Greta LaFleur, an Associate Professor of American Studies at Yale who identifies as ‘queer' and a self-described “angry homosexual” on Twitter, has offered a take on the Pete and Chasten Buttigieg TIME magazine cover in the Los Angeles Review of Books.
Writes LaFleur: “This photo also tells a profound story about whiteness, above and beyond the fact that almost everything in this photo is, itself, white. It's such an all-consuming aesthetic, here, that it practically resists interpretation; like the generically familiar (to me, a white person) porch, the cover photo claims that there's nothing to see, because we already know what it is. We have seen this image, we know this couple, ‘we' should be comfortable. My ‘we' is particular to me, but then again, I am more or less exactly who this photo is aimed at. As a queer person, I also notice the quasi-uniform-like aesthetic of Pete and Chasten — I wondered, for a second, if they were actually wearing the same pair of pants — marveling for a moment at the sartorial doppel-banging that at first seems to claim center stage in this photo, before realizing that, instead, there's actually no sex at center stage, here. And that is part of the point.”

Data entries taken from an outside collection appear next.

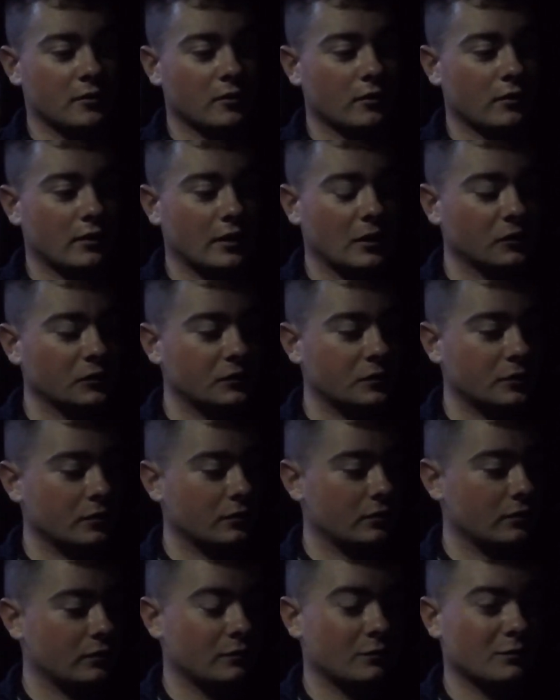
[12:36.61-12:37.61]
That was
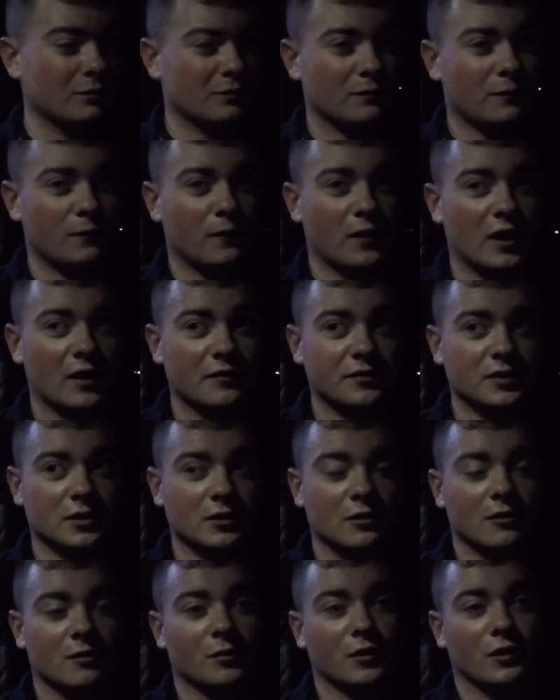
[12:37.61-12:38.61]

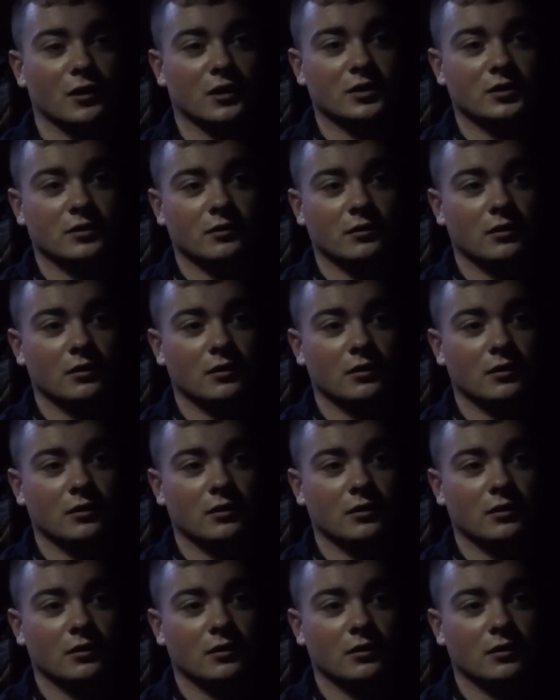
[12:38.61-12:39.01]
$500-600.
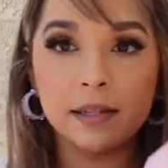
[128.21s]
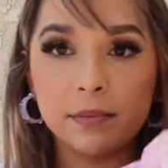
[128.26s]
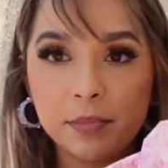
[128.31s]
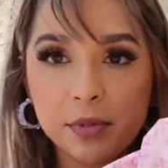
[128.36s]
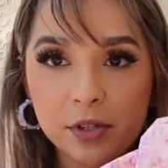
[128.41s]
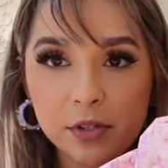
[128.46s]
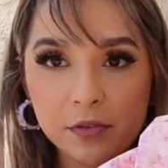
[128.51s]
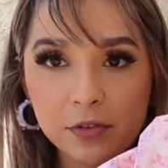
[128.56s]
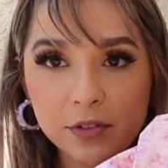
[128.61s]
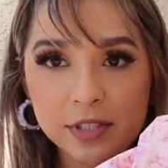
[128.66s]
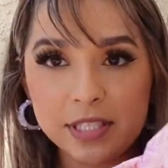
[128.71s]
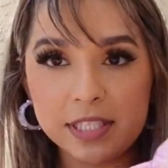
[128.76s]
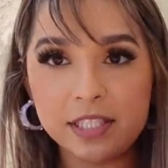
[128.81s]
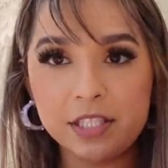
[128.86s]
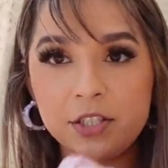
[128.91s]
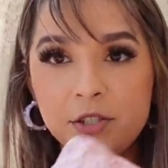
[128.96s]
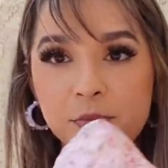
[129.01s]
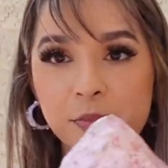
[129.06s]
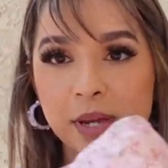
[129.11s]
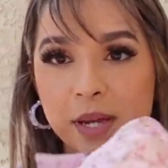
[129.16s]
Beautiful
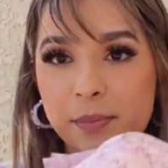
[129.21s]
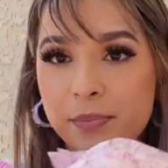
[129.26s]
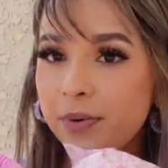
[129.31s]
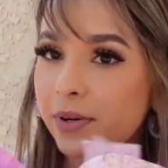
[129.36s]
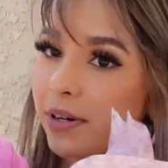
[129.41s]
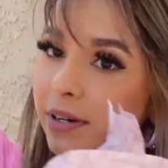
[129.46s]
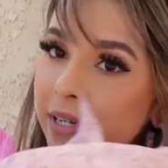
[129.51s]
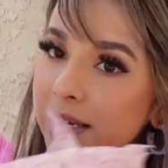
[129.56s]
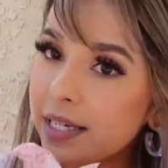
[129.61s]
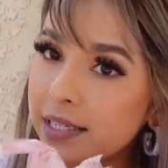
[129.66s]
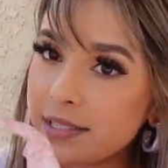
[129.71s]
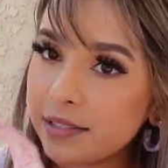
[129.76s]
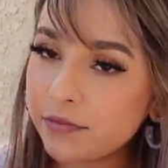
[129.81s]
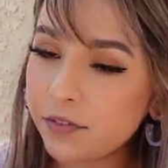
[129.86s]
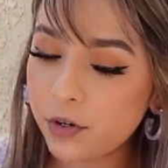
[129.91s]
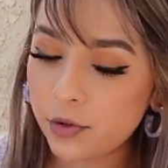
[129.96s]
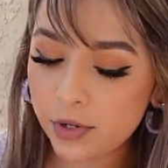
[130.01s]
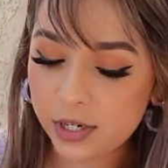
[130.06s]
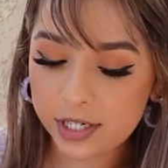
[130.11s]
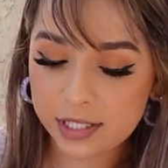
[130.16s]
tissue paper, of
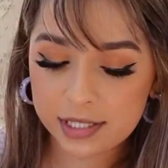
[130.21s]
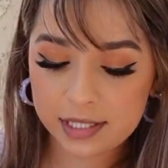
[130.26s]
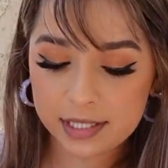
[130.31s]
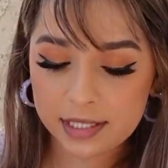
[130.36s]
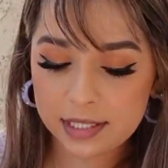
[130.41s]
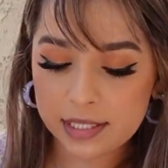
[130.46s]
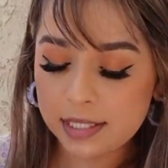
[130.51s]
course.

LaFleur argues of the “structural power” image: “one of its defining features is its heterosexuality. It's offering us the promise that our first gay first family might actually be a straight one.”
She goes on to argue that the image co-opts an idea of “family” usually reserved for conservatives as the “antidote to the homosexual” and asks, “is this homonormativity? Or just heterosexuality? If straight people can be queer — as so many of them seem so impatient to explain to me — can't gay people also be straight?”
The Buttigieg's clothing, the tulips, the porch, everything in the photo, “the awkwardly minimal touching that invokes the most uncomfortable, unfamiliar, culturally-heterosexual embrace any of us have ever received — offers a vision of heterosexuality without straight people,” LaFleur adds.
LaFleur notes that Pete and Chasten, despite their “heterosexual” coding, will probably face an extreme amount of homophobia and argues that “heterosexuality has become portable” – its latest incarnation, apparently, in this image. And it's a heterosexuality that doesn't include women.